[Stored items]

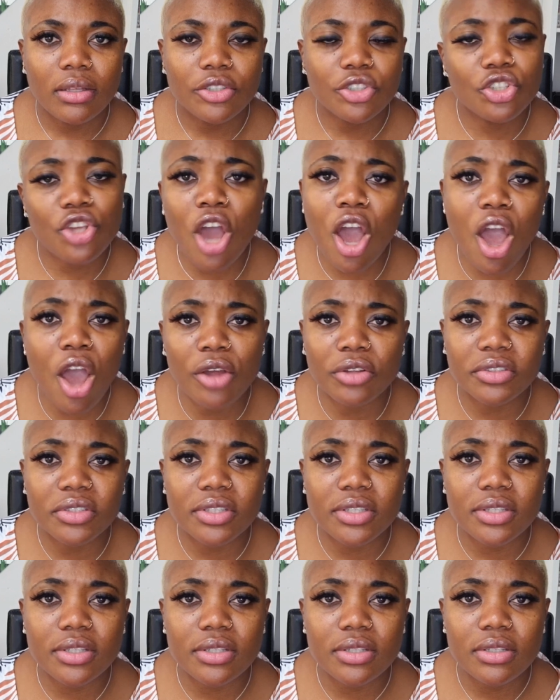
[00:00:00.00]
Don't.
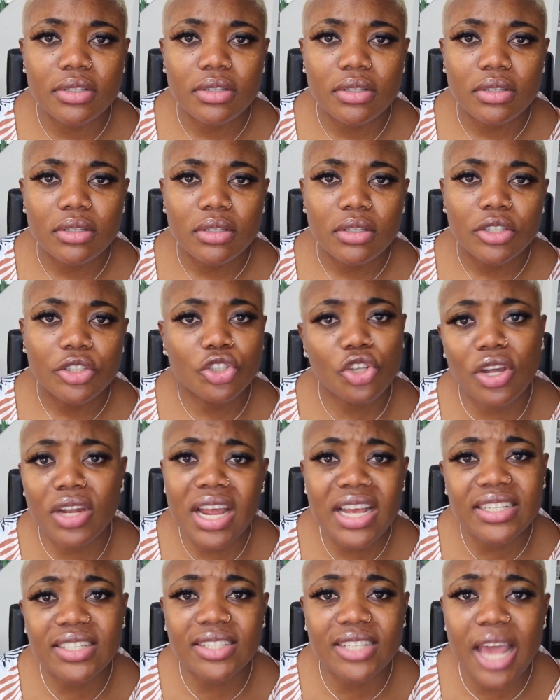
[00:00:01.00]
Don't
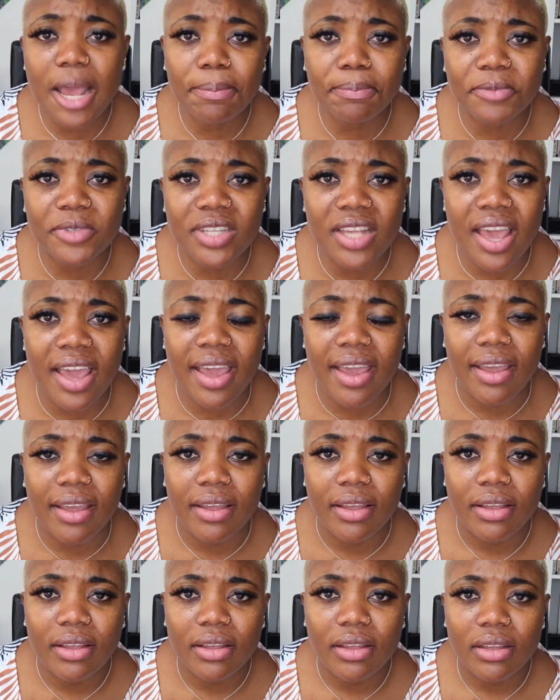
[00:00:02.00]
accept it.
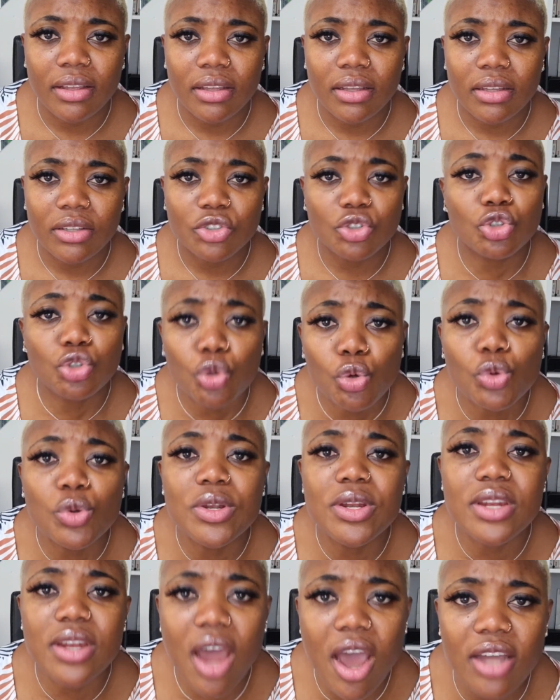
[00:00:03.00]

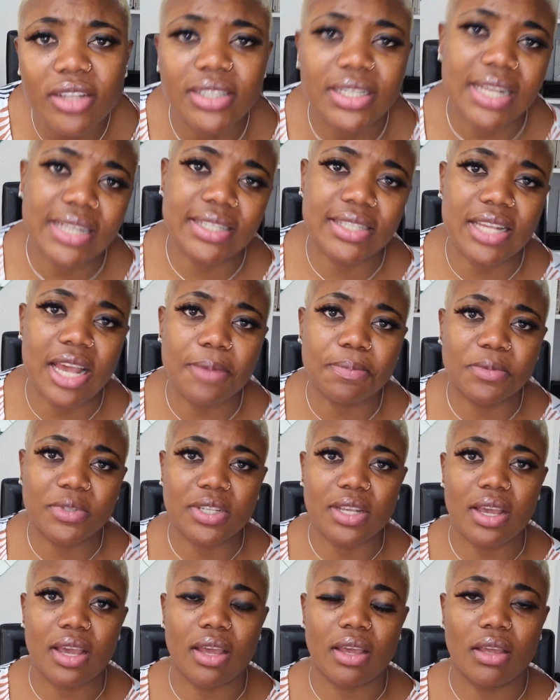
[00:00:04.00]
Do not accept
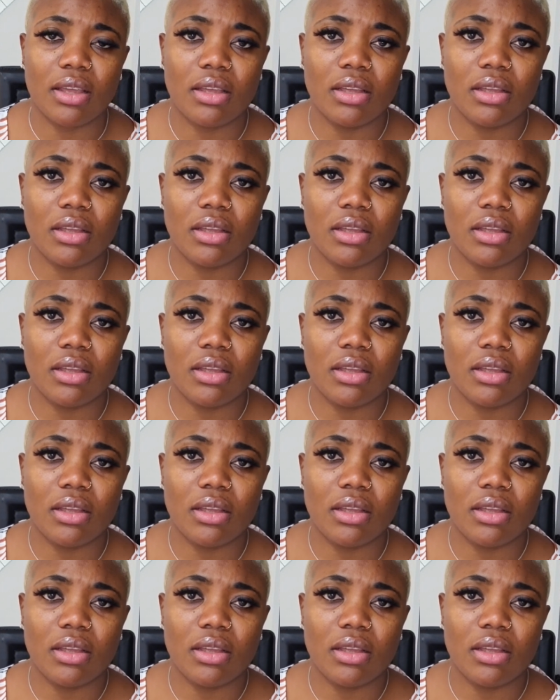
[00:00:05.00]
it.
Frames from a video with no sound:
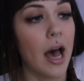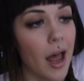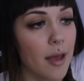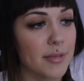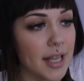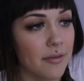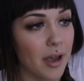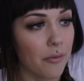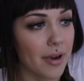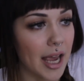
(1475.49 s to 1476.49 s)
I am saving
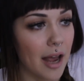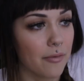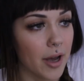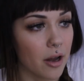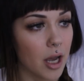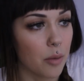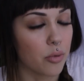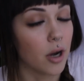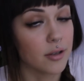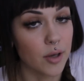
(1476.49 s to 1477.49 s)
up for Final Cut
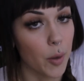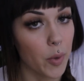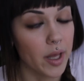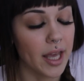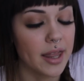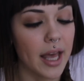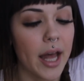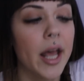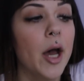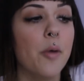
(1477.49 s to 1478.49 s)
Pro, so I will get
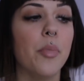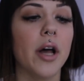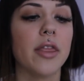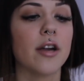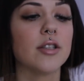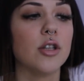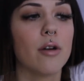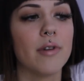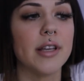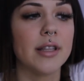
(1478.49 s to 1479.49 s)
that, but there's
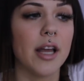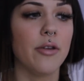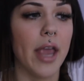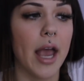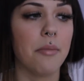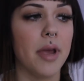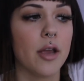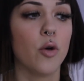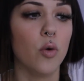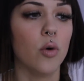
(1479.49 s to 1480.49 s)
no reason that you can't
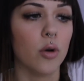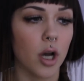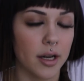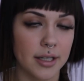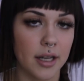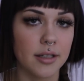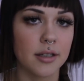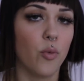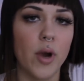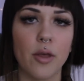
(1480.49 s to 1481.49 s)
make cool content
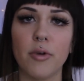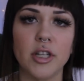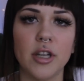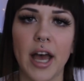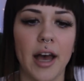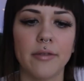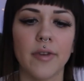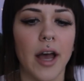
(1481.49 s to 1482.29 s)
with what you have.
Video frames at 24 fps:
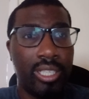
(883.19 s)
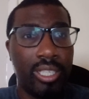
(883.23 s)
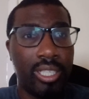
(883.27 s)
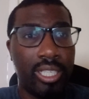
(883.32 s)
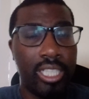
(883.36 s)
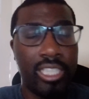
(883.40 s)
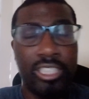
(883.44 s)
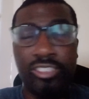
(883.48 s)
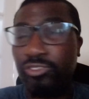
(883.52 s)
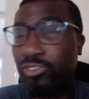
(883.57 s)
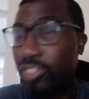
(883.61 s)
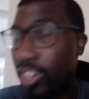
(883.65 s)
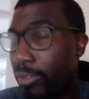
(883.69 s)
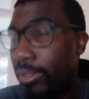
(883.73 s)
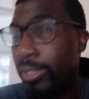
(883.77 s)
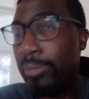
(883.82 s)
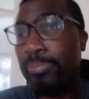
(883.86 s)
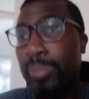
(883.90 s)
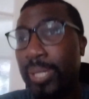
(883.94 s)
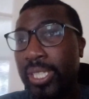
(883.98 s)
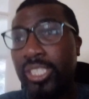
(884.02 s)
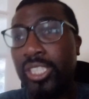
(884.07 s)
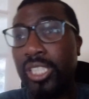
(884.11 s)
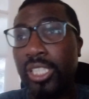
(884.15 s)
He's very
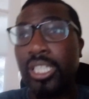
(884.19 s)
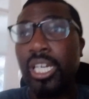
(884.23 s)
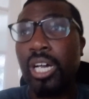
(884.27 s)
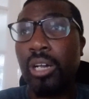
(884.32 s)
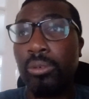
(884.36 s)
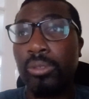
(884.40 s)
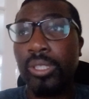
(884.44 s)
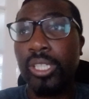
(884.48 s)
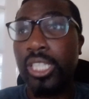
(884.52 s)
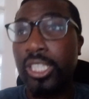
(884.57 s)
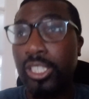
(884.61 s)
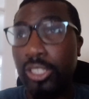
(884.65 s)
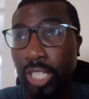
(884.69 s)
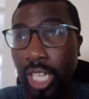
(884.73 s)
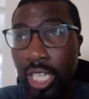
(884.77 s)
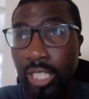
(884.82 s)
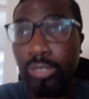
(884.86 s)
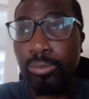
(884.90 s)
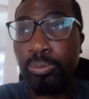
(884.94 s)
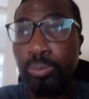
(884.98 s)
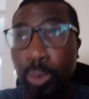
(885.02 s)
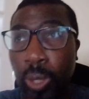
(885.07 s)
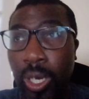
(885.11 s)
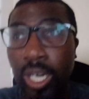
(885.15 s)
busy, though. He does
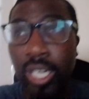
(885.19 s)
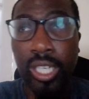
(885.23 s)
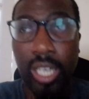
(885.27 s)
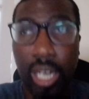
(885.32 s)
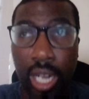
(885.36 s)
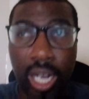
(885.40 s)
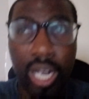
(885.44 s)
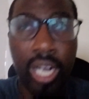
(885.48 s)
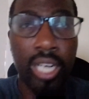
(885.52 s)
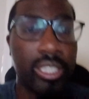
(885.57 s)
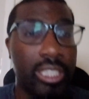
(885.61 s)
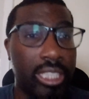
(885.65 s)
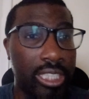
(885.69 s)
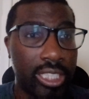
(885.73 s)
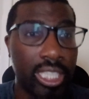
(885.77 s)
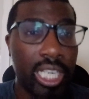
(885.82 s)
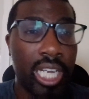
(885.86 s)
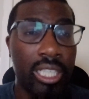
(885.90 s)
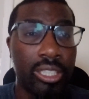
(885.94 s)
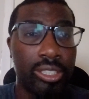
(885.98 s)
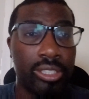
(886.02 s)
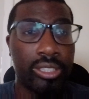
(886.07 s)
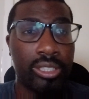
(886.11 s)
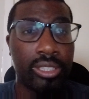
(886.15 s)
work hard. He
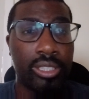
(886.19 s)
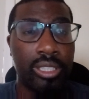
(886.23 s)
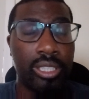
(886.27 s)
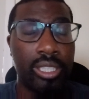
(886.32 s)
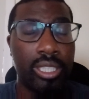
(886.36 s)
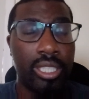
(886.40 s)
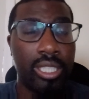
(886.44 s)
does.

> **DIRECTIONS FOR THIS TASK**
Please repeat all of the data exactly as it stands, leaving the pictures out.

> **ANSWER BOX**
[00:00:00.00]
Don't.
[00:00:01.00]
Don't
[00:00:02.00]
accept it.
[00:00:03.00]

[00:00:04.00]
Do not accept
[00:00:05.00]
it.
Frames from a video with no sound:
(1475.49 s to 1476.49 s)
I am saving
(1476.49 s to 1477.49 s)
up for Final Cut
(1477.49 s to 1478.49 s)
Pro, so I will get
(1478.49 s to 1479.49 s)
that, but there's
(1479.49 s to 1480.49 s)
no reason that you can't
(1480.49 s to 1481.49 s)
make cool content
(1481.49 s to 1482.29 s)
with what you have.
Video frames at 24 fps:
(883.19 s)
(883.23 s)
(883.27 s)
(883.32 s)
(883.36 s)
(883.40 s)
(883.44 s)
(883.48 s)
(883.52 s)
(883.57 s)
(883.61 s)
(883.65 s)
(883.69 s)
(883.73 s)
(883.77 s)
(883.82 s)
(883.86 s)
(883.90 s)
(883.94 s)
(883.98 s)
(884.02 s)
(884.07 s)
(884.11 s)
(884.15 s)
He's very
(884.19 s)
(884.23 s)
(884.27 s)
(884.32 s)
(884.36 s)
(884.40 s)
(884.44 s)
(884.48 s)
(884.52 s)
(884.57 s)
(884.61 s)
(884.65 s)
(884.69 s)
(884.73 s)
(884.77 s)
(884.82 s)
(884.86 s)
(884.90 s)
(884.94 s)
(884.98 s)
(885.02 s)
(885.07 s)
(885.11 s)
(885.15 s)
busy, though. He does
(885.19 s)
(885.23 s)
(885.27 s)
(885.32 s)
(885.36 s)
(885.40 s)
(885.44 s)
(885.48 s)
(885.52 s)
(885.57 s)
(885.61 s)
(885.65 s)
(885.69 s)
(885.73 s)
(885.77 s)
(885.82 s)
(885.86 s)
(885.90 s)
(885.94 s)
(885.98 s)
(886.02 s)
(886.07 s)
(886.11 s)
(886.15 s)
work hard. He
(886.19 s)
(886.23 s)
(886.27 s)
(886.32 s)
(886.36 s)
(886.40 s)
(886.44 s)
does.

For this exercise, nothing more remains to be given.